PHILADELPHIA -- It was another headache of a first inning for Kyle Kendrick on Friday night. But he wasn't the only pitcher to endure early struggles in the series opener at Citizens Bank Park.
Kendrick allowed four runs in the first three innings, but the 29-year-old right-hander gave the Phillies just enough over his 6 1/3 frames in a 5-4 win over Adam Wainwright and the Cardinals.
"It's nice to get a win, especially against a guy like that," Kendrick said.
The first four Cardinals to face Kendrick reached base, and he fell behind in the count on seven of the first eight batters.

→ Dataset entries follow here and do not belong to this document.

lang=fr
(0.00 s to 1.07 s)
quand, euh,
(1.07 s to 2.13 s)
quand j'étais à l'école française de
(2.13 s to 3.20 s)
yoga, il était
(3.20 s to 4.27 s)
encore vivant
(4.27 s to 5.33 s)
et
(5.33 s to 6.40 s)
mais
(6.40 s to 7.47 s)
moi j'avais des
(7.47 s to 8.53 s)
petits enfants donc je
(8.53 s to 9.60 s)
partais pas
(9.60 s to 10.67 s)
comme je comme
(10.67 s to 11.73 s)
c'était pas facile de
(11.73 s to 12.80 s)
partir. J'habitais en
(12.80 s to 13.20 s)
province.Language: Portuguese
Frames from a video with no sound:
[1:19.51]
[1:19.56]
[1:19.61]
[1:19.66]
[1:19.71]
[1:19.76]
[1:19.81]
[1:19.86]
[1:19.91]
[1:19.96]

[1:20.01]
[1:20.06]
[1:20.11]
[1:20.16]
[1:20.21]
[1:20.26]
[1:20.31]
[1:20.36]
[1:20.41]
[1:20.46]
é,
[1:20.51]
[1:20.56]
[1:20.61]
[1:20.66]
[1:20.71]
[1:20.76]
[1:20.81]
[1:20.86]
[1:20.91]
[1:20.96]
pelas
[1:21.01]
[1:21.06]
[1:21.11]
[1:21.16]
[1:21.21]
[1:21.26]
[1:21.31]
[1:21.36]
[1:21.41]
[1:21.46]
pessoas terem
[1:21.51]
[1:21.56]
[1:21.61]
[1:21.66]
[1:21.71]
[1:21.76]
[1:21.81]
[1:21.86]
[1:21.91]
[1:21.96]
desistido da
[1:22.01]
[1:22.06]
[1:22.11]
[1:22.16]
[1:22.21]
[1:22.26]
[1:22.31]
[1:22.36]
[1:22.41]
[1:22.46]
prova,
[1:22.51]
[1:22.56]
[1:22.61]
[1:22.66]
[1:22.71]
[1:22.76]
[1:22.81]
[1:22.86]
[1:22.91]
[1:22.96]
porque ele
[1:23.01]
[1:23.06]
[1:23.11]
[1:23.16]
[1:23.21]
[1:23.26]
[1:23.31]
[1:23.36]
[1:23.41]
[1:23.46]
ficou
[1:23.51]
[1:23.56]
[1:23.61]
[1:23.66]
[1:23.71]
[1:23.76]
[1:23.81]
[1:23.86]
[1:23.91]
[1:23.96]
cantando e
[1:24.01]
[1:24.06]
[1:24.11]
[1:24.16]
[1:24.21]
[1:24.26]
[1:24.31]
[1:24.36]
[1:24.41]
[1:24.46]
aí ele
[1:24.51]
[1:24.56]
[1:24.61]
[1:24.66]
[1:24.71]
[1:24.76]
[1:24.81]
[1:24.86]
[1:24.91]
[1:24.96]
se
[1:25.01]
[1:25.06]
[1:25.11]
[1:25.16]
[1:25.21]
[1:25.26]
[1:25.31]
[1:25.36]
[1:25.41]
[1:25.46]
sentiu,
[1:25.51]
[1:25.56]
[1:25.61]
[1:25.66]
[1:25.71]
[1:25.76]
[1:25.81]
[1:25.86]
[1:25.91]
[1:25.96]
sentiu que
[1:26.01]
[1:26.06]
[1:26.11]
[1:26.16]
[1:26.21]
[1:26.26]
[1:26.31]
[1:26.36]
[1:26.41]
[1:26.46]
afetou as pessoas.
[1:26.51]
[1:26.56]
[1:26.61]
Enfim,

"He was just behind in the count -- four or five close pitches, maybe, resulted in the hitters getting ahead in the count," Phillies manager Ryne Sandberg said. "But he was just off the plate, possibly, or a tight zone, falling behind in the count early on. But just pitching behind."
St. Louis tagged Kendrick for three runs in the opening frame, raising his ERA to 9.69 (28 earned runs in 26 innings) in the first inning. After four more hits, opponents are also hitting .358 against him in the first.
"It's not in my head at all," Kendrick said of his first-inning struggles. "I don't know. It's one of those things this year. It will be gone next year I think."
The Phillies got one back in the bottom half of the first. Ben Revere fell behind in the count 0-2, but he fought off three pitches before slapping a chopper that got past first baseman Matt Adams, who was playing in with Revere a threat to bunt. Revere came around to score four batters later on a groundout by Ryan Howard.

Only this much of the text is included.